There is a chapter on Les in the book and the talented, warm and wonderful musician tells his own story.

Les Emmerson

“We got a call from an old friend who was a DJ in Norfolk, Virginia,” shares Emmerson.

“He said ‘Signs’ was going through the roof there and would we like to come down and play an outdoor festival.  The crowd was huge! They stretched out to the horizon.  And when we started the intro to “Signs” everybody started to sing.”

Emmerson explains that’s when he knew they had a hit.

Hurcomb highlights so many of the “highlight moments” of the local bands who were packing concert halls.  He writes of Octavian, The Cooper Brothers, Heaven’s Gate Radio, Avalon, Bolt Upright and the Erections, The Action, Tokyo Rose…the list goes on.

And the chapter “On the Highway to Hull” may spark memories, or may make you remember just how much you forgot about a night at The Chaud.

“The success of my first book was overwhelming and totally unexpected. It became a #1 bestseller on Amazon, and it was hard to keep in stock in the local stores,” says Hurcomb. 

“That showed me there was a real thirst for music fans to dig into the roots of ‘rock and roll’ in Ottawa,” he said. “Even if you weren't alive at the time, it was a fascinating slice of our history.”

Hurcomb says that made him continue the story with "Rockin' on the Rideau 2: The 70's

“I wrote these books to ensure that the memories and achievements of these musicians stayed alive and didn't fade into the mists of time.  My best moment came when I was told the Ottawa Library had ordered 25 copies to be spread across the city.  The waiting list skyrocketed to over 100 people.  That guarantees that my goal of preserving these stories will live on long after we're gone.”

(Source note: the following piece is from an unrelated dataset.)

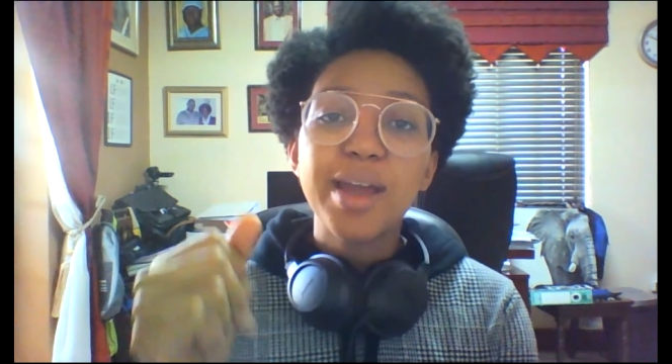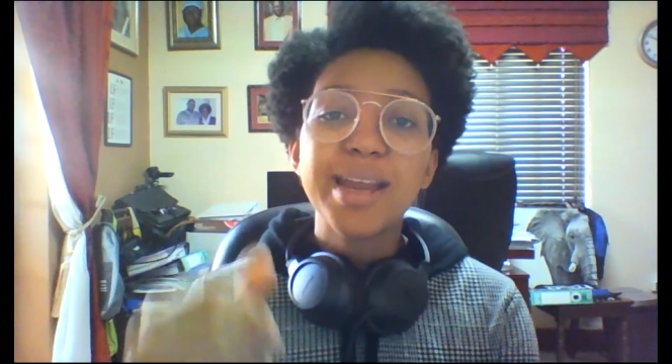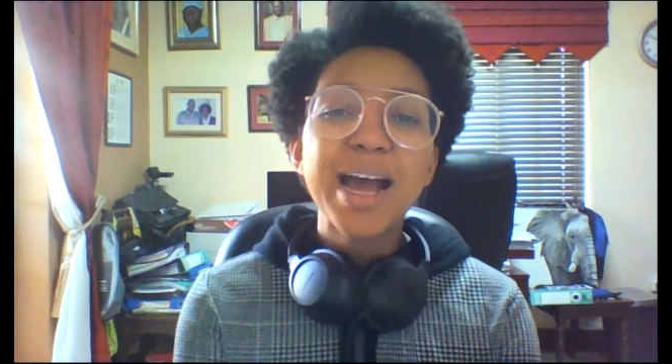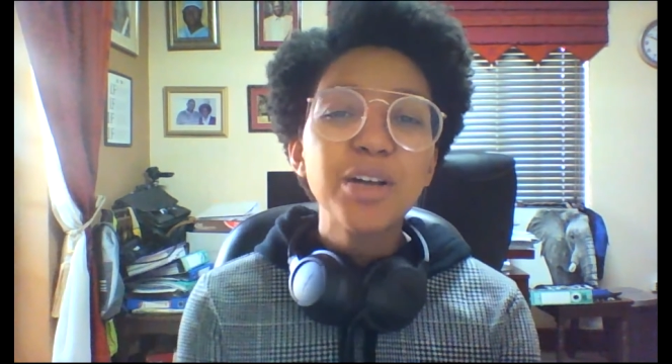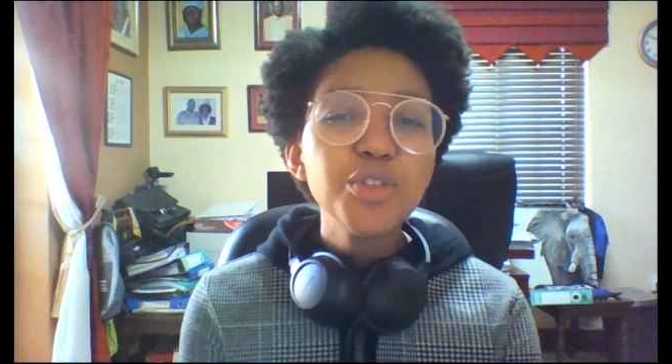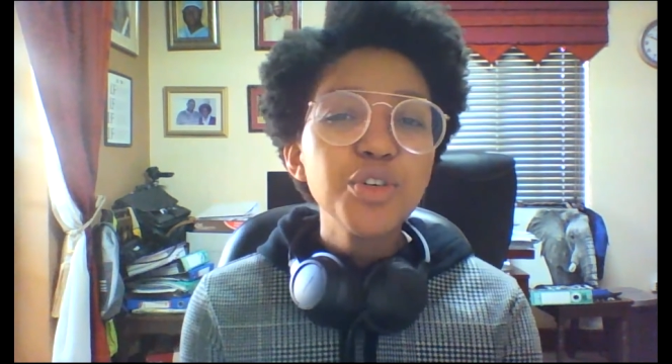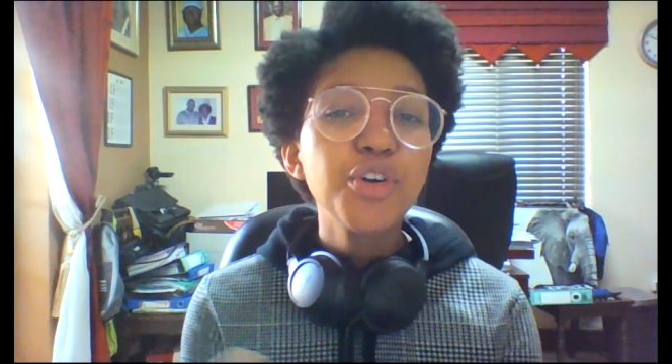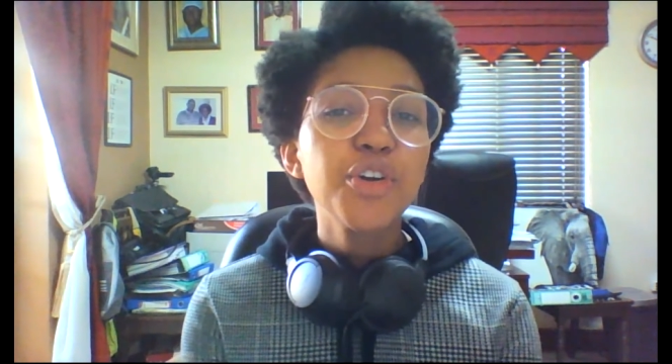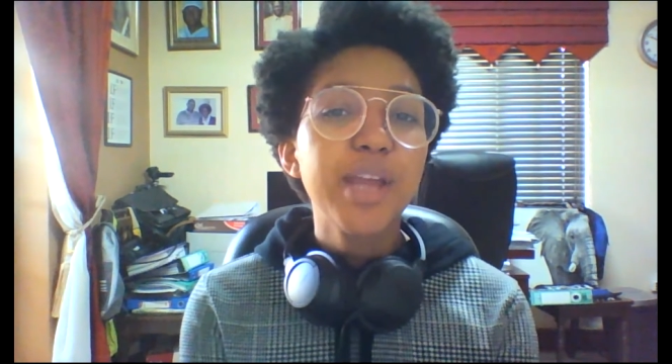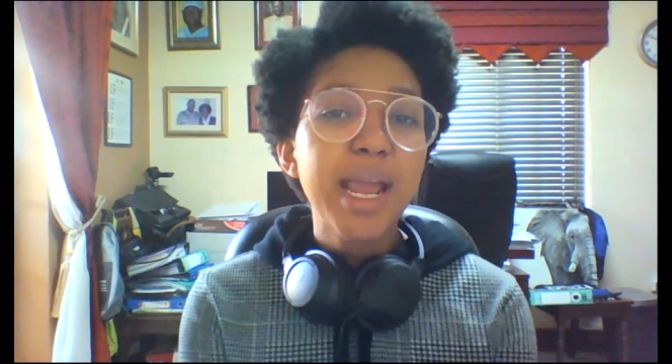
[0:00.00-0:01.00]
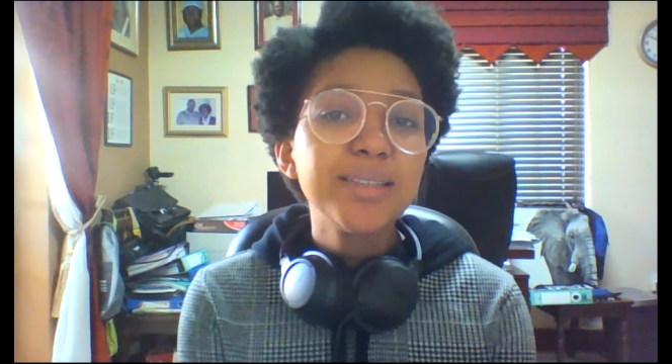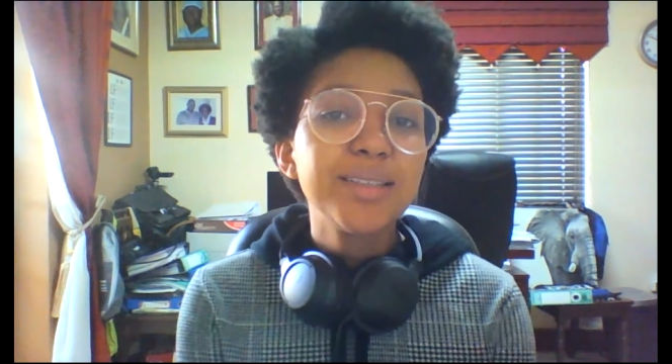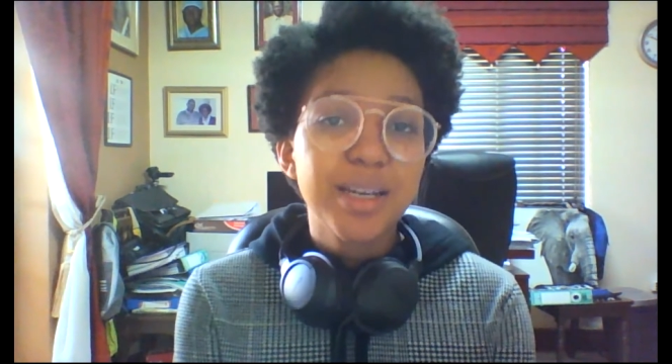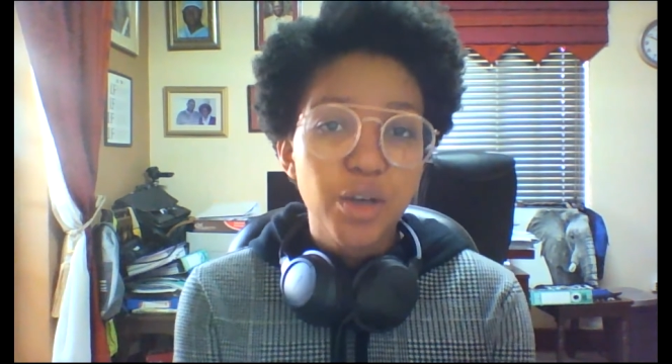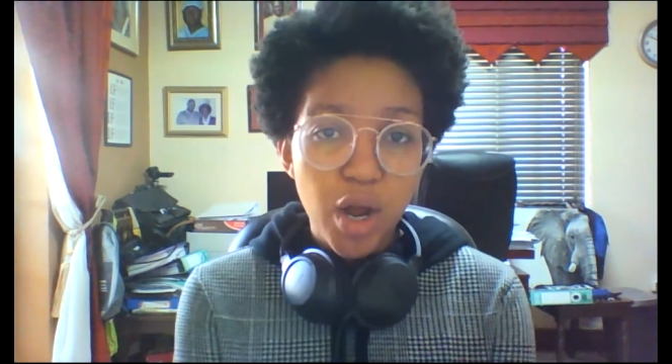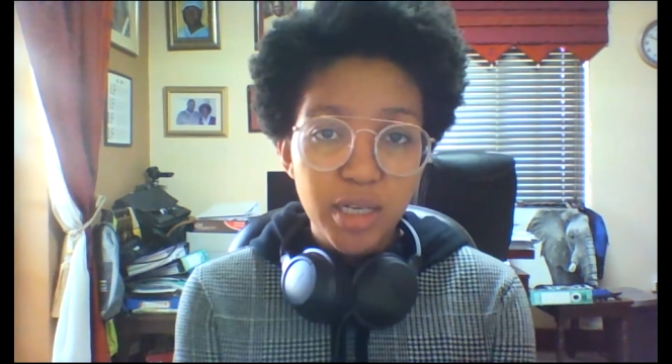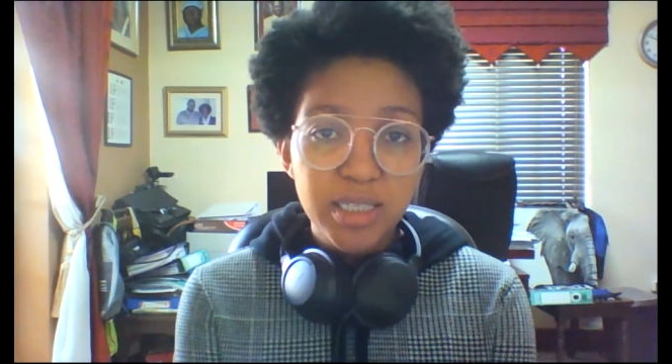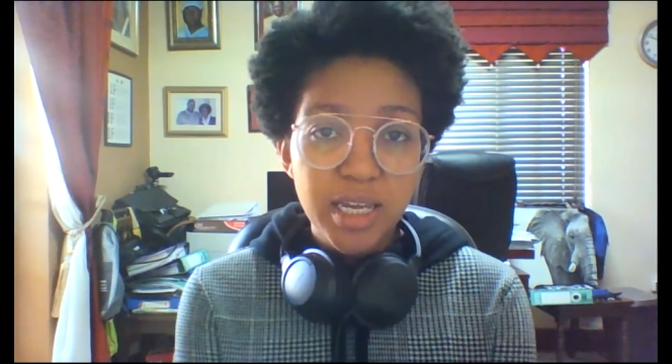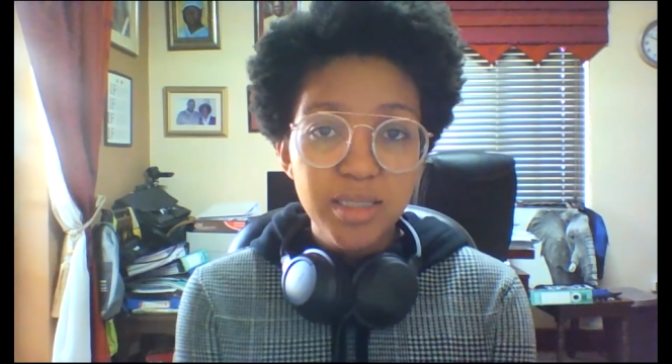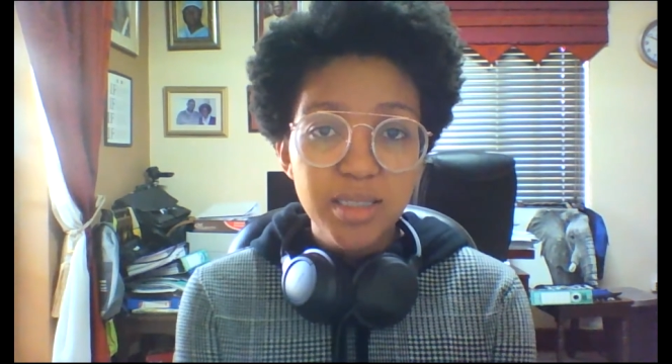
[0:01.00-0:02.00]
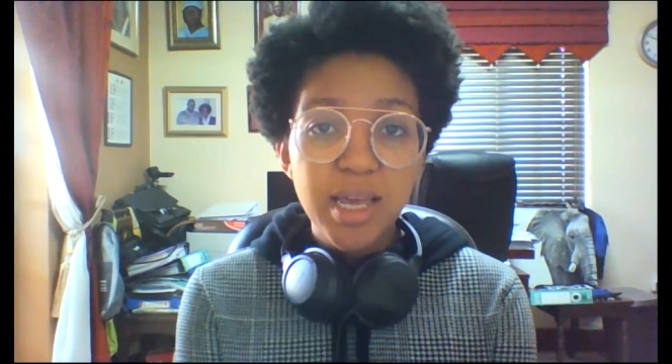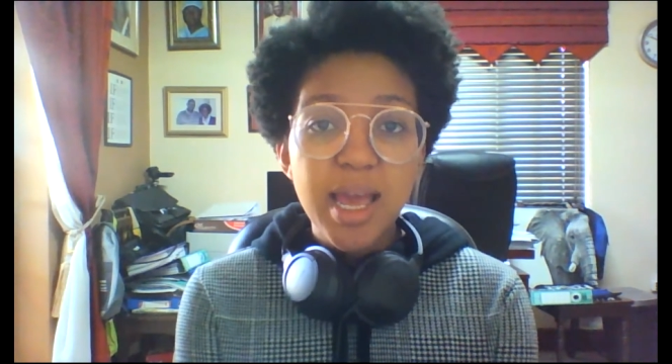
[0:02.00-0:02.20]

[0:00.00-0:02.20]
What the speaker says: and how to create that content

The books are filled with stories and photos.  If you have a “rock, roller and reader” who doesn’t want to be on the library waiting list, you can buy books at:

  • COMPACT MUSIC   785 Bank
  • THE RECORD CENTRE  1099 Wellington
  • ODDS 'N' SODS   1400 Clyde in the Bleeker Mall
  • PERFECT BOOKS  258 Elgin
  • BOOKS ON BEECHWOOD   35 Beechwood
  • CHAPTERS GLOUCESTER   2401 City Park
  • FAB GEAR 64   1114A Wellington  
  • MILL STREET BOOKS   52 Mill St, Almonte

The stories are told by the musicians, disc jockeys, promoters and fans who were there and lived them.  

“This book is a tribute to the musicians and music personalities, but it's also a musical love letter of sorts to the fans.  Without them this magic couldn't have happened.  

It's also a great escape for folks these days to look back to what were the best years of their lives,” says Hurcomb, who isn’t ruling out a third volume.